Calculating the Center of Mass of a 2D Array

QUESTION: Can you show me how to calculate the center of mass or centroid of a 2D array?

ANSWER: Thanks to David Foster at UCSD for this algorithm. You can use this Centroid program to return a two-element array containing the center of mass of a 2D array. The program code is extremely simple.

   FUNCTION Centroid, array
   s = Size(array, /Dimensions)
   totalMass = Total(array)
   xcm = Total( Total(array, 2) * Indgen(s[0]) ) / totalMass
   ycm = Total( Total(array, 1) * Indgen(s[1]) ) / totalMass                                                                        
   RETURN, [xcm, ycm]
   END

ADDENDUM: This question recently came up on the IDL newsgroup, where the questioner wanted to eventually extend this idea to a 3D array. As often happens, that led some readers to the N-dimesional case, at which time I became completely lost. :-)

So here is the discussion verbatium for those of you who are interested.

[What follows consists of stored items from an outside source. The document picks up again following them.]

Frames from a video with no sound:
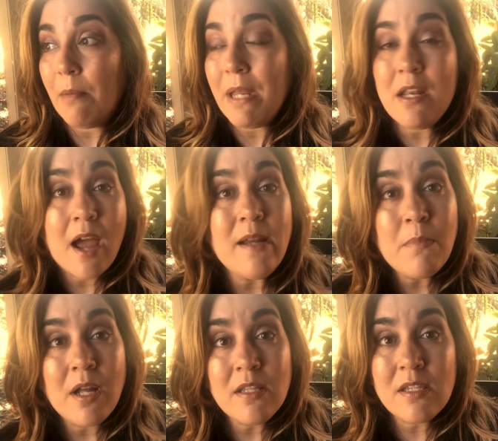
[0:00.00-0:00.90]
In 9
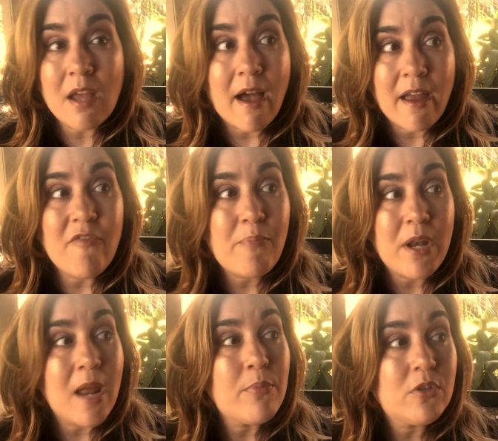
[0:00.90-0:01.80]
months, I've
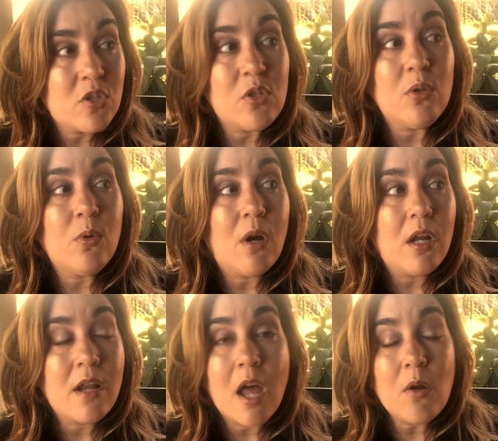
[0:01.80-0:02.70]
been able to
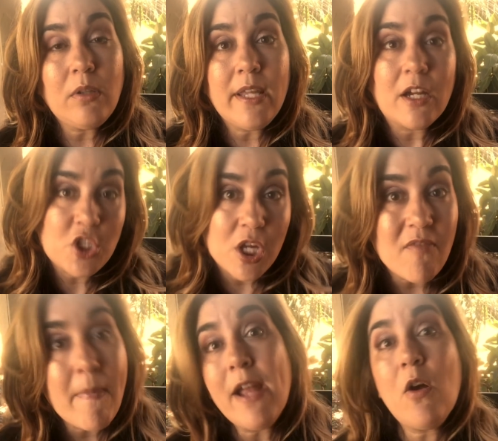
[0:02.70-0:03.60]
not only
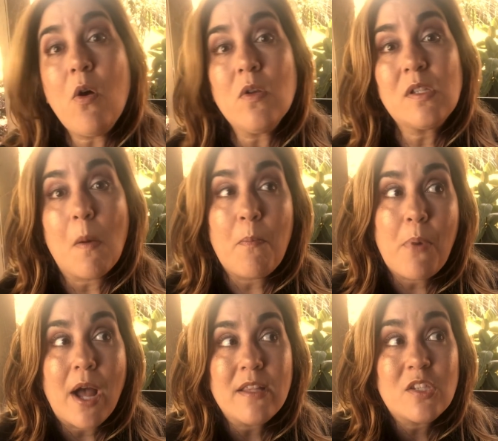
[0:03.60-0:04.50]
achieve my goals,
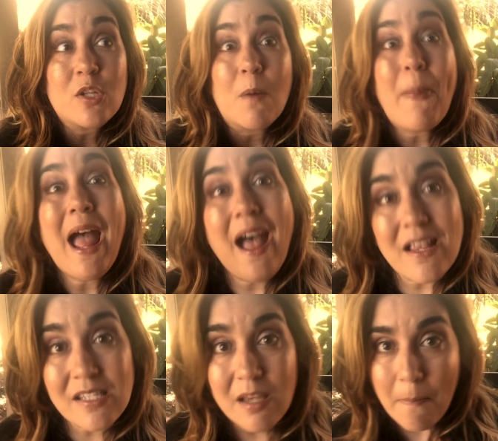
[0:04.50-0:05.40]
but
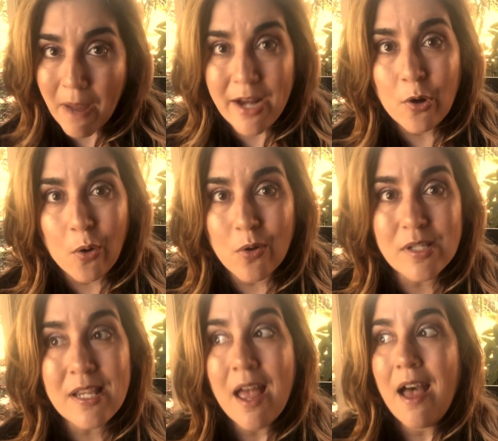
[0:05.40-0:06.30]
surpass my
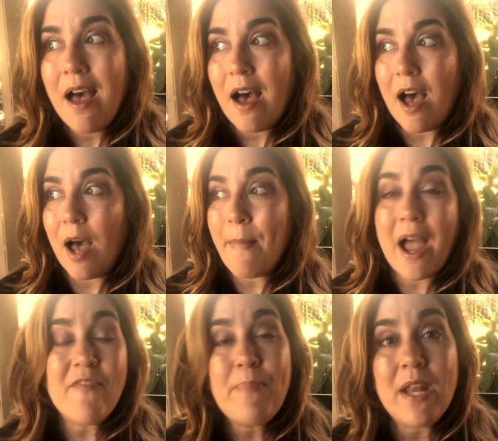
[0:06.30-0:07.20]
goals.
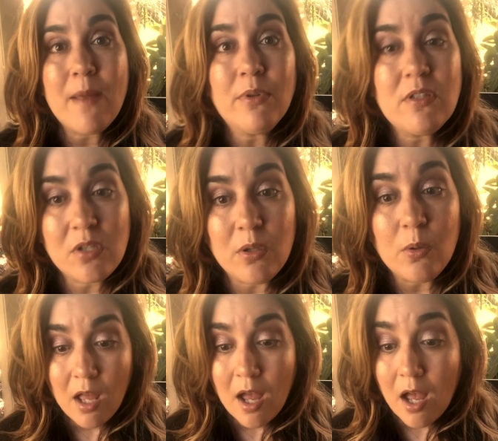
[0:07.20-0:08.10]
I've been able
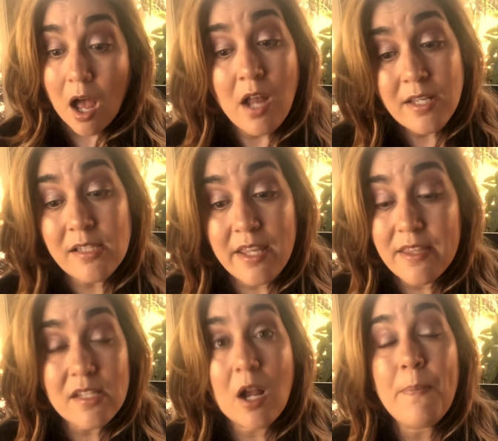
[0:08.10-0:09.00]
to, honestly,
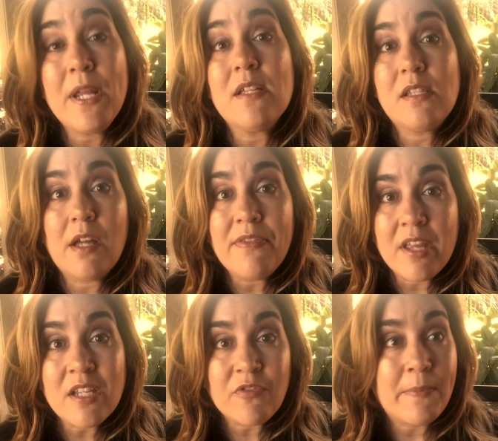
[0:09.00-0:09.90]
this company has done
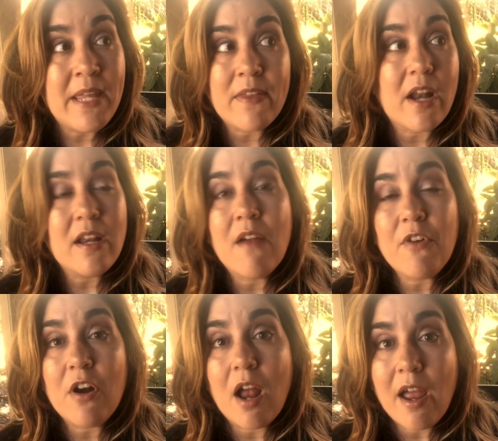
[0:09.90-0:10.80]
things for me that I
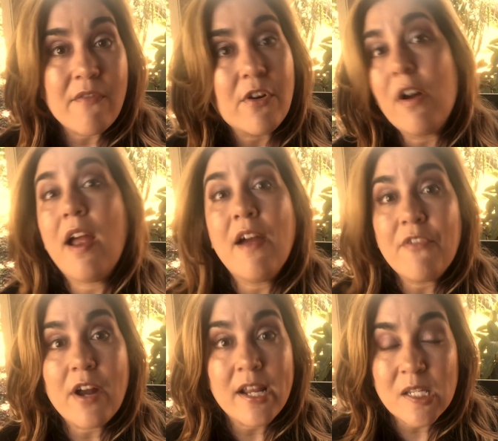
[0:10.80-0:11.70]
never,
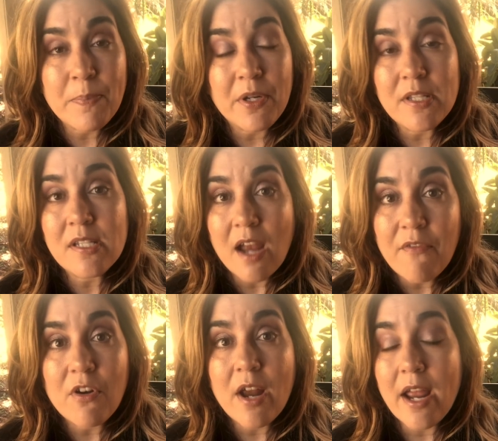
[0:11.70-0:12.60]
ever experienced
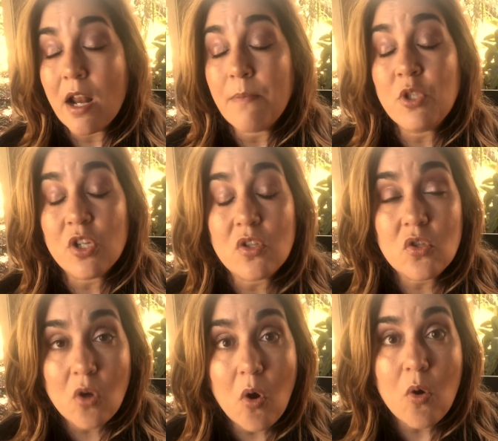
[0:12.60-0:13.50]
ever, and I'm just
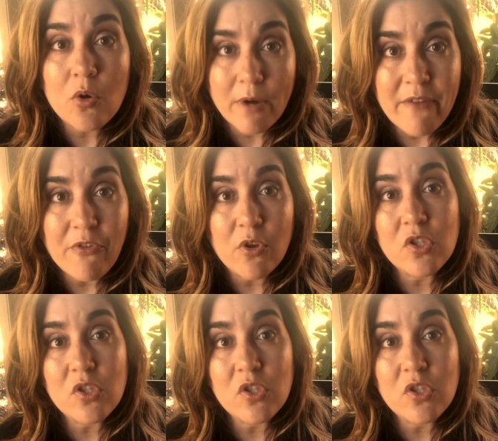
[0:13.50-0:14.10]
so grateful.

   Subject: Re: Center of mass???
   From: Paul Hick 
   Date: Mon, 08 Nov 1999 19:21:26 -0800

   David Fanning wrote:
   > 
   > Anders Wennerberg (anders@mrc.ks.se) writes:
   > 
   > >    I have tried to find a routine that could calculate the center of
   > > mass, in preliminary 2D but in near future 3D.   I would be happy if
   > > anyone could give direction where to find that kind of routine.
   > 
   > Here is how you do it in 2D. I've never had to extend
   > this to 3D, but when you figure it out, please let us
   > know. I'll write up an article on it. :-)
   > 
   >   s = Size(array, /Dimensions)
   >   totalMass = Total(array)
   >   xcm = Total(Total(array,2) * Indgen(s[0])) / totalMass
   >   ycm = Total(Total(array,1) * Indgen(s[1])) / totalMass
   > 
   > Cheers,
   > 
   > David

   Reasoning by analogy to the 2D case, this should work, I think:

   xcm = Total( Total(Total(array,3),2) * Indgen(s[0])) / totalMass
   ycm = Total( Total(Total(array,3),1) * Indgen(s[1])) / totalMass
   zcm = Total( Total(Total(array,2),1) * Indgen(s[2])) / totalMass

   -- 
    _________________________________________________________________
   |                 Paul Hick (pphick@ucsd.edu)                     |
   | Office : SERF Rm. 302          Smail  : UCSD/CASS/0424          |
   | Phone  : (858) 534-8965                 9500 Gilman Drive       |
   | Fax    : (858) 534-0177                 La Jolla  CA 92093-0424 |
   | WWW    : http://casswww.ucsd.edu/personal/Plh.html              |
   |_________________________________________________________________|

   Subject: Re: Center of mass???
   From: "J.D. Smith" 
   Date: Tue, 09 Nov 1999 15:51:06 -0500

   David Fanning wrote:
   > 
   > Paul Hick (pphick@ucsd.edu) writes:
   > 
   > > Reasoning by analogy to the 2D case, this should work, I think:
   > >
   > > xcm = Total( Total(Total(array,3),2) * Indgen(s[0])) / totalMass
   > > ycm = Total( Total(Total(array,3),1) * Indgen(s[1])) / totalMass
   > > zcm = Total( Total(Total(array,2),1) * Indgen(s[2])) / totalMass
   > 
   > Well, it seems to work in the simple-minded cases I
   > tried it on. :-)
   > 
   > I'll write it up in an article if no one else has
   > serious objections.
   > 

   Why stop at 3 dimensions?  How about any dimension:

   function com, arr,DOUBLE=dbl
      s=size(arr,/DIMENSIONS)
      n=n_elements(s) 
      tot=total(arr,DOUBLE=dbl)
      if keyword_set(dbl) then ret=dblarr(n,/NOZERO) else
   ret=fltarr(n,/NOZERO)
      for i=0,n-1 do begin 
         tmp=arr
         for j=0,i-1   do tmp=total(tmp,1,DOUBLE=dbl)
         for j=i+1,n-1 do tmp=total(tmp,2,DOUBLE=dbl)
         ret[i]=total(findgen(s[i])*tmp,DOUBLE=dbl)/tot
      endfor 
      return,ret
   end

   I would have posted this yesterday, but I couldn't help but feel there
   must be a better way to do it.  

   Here's why:

   In the 3D example above, Paul calculates total(array,3) twice, which
   means once too many.  It could have been saved between steps.  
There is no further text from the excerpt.